What you need to do: Find the line containing "[1090.07-1091.11s]", then print it and each line after it through the end of the listing exactly, with no pictures.

Dataset excerpts:
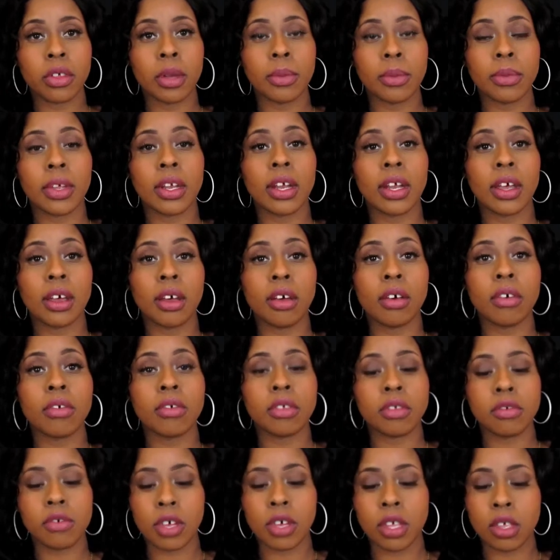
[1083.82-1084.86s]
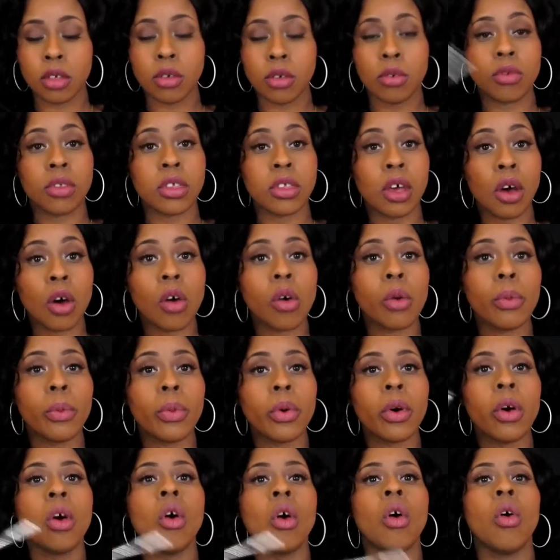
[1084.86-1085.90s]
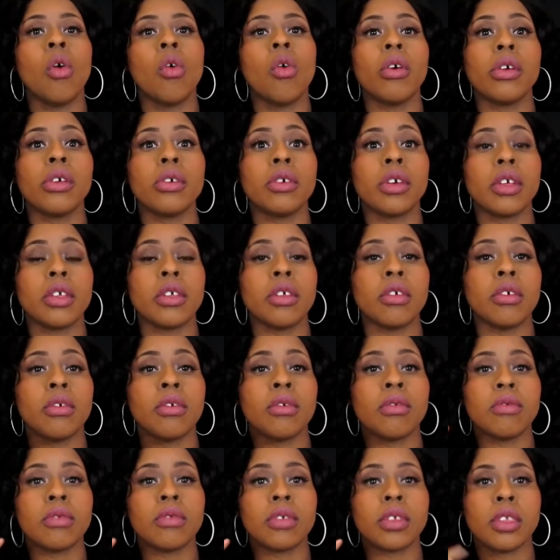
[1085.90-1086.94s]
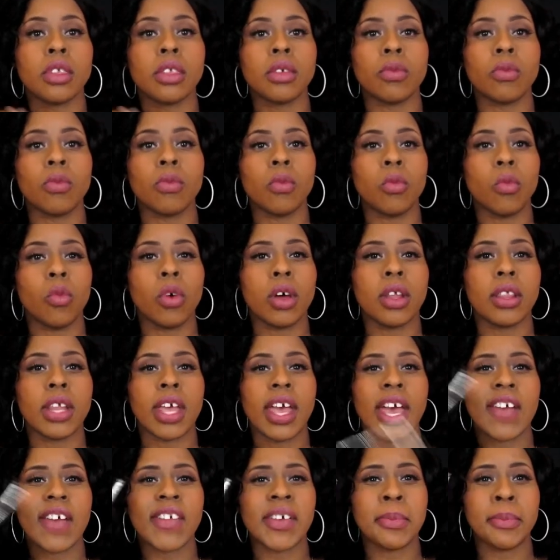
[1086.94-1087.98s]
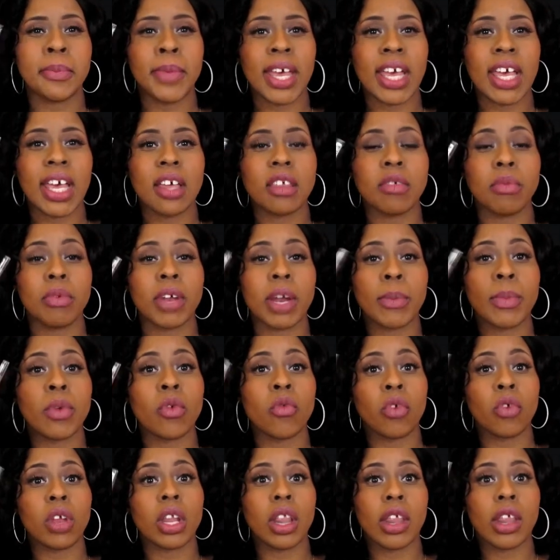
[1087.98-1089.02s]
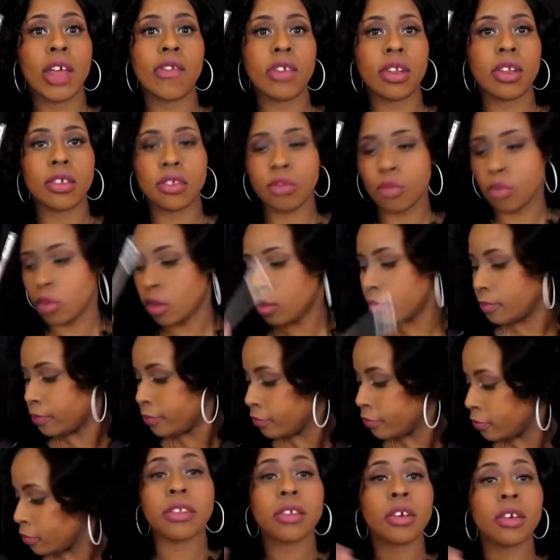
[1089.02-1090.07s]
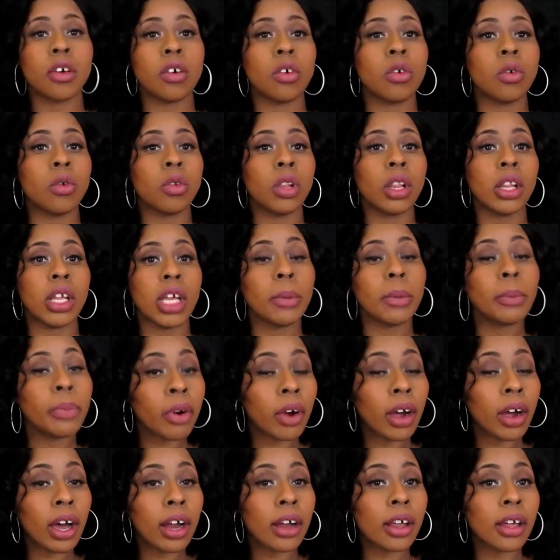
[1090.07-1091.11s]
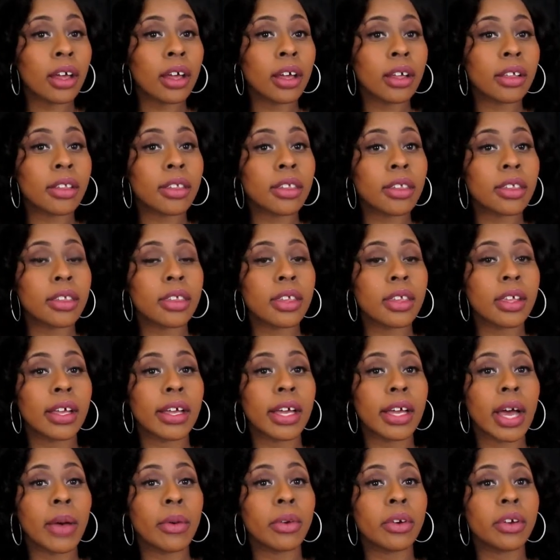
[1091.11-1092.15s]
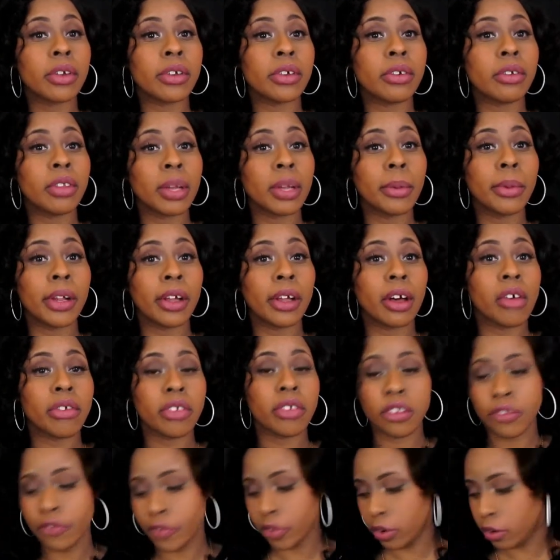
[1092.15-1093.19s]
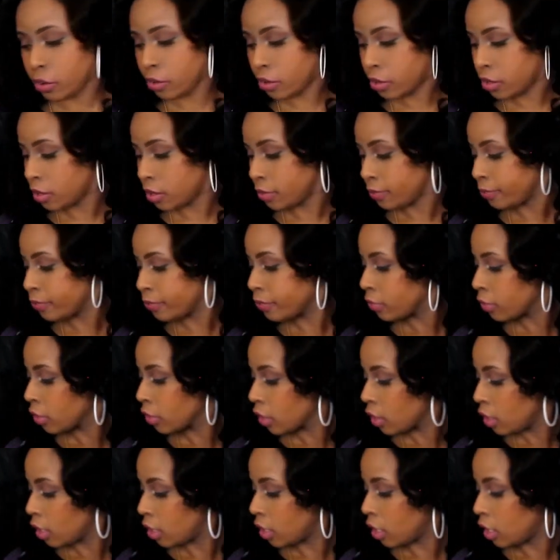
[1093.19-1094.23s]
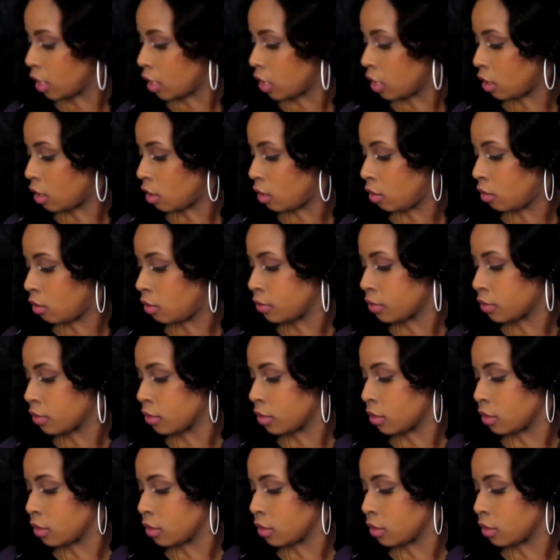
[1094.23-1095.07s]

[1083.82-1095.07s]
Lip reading: something else, you can use taupe, or you can use the one they have in beige, but I've been really loving this one. So lip products, I want to do lip glosses first. Now,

Answer space:
[1090.07-1091.11s]
[1091.11-1092.15s]
[1092.15-1093.19s]
[1093.19-1094.23s]
[1094.23-1095.07s]

[1083.82-1095.07s]
Lip reading: something else, you can use taupe, or you can use the one they have in beige, but I've been really loving this one. So lip products, I want to do lip glosses first. Now,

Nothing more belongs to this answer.